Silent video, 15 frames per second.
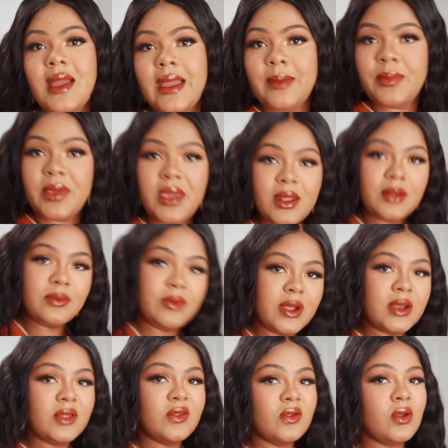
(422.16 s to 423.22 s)
I'm getting
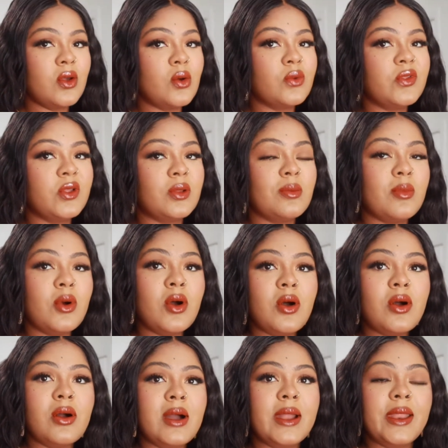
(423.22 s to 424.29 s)
ready to go to the
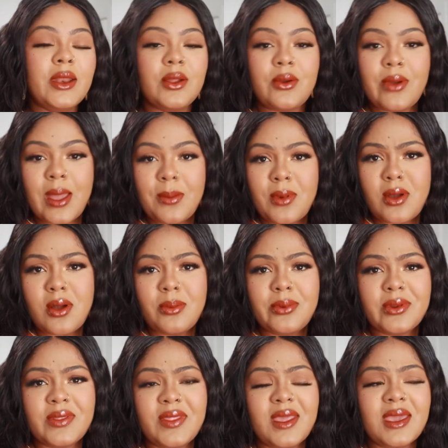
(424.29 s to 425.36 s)
mall. I need to grab a couple
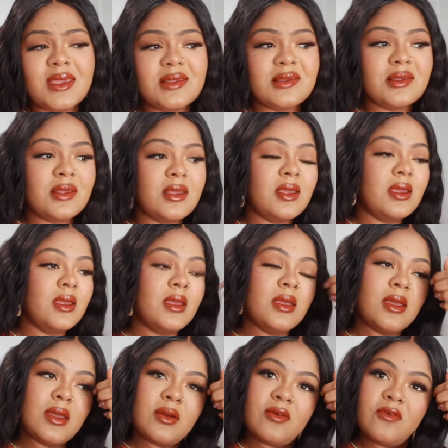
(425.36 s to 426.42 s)
of things
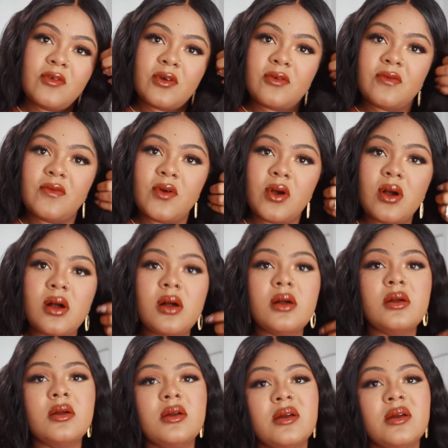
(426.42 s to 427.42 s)
for fall.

···

What to produce: What's needed is an exact retyping of the records, pictures excluded.

Answer to the exercise:
Silent video, 15 frames per second.
(422.16 s to 423.22 s)
I'm getting
(423.22 s to 424.29 s)
ready to go to the
(424.29 s to 425.36 s)
mall. I need to grab a couple
(425.36 s to 426.42 s)
of things
(426.42 s to 427.42 s)
for fall.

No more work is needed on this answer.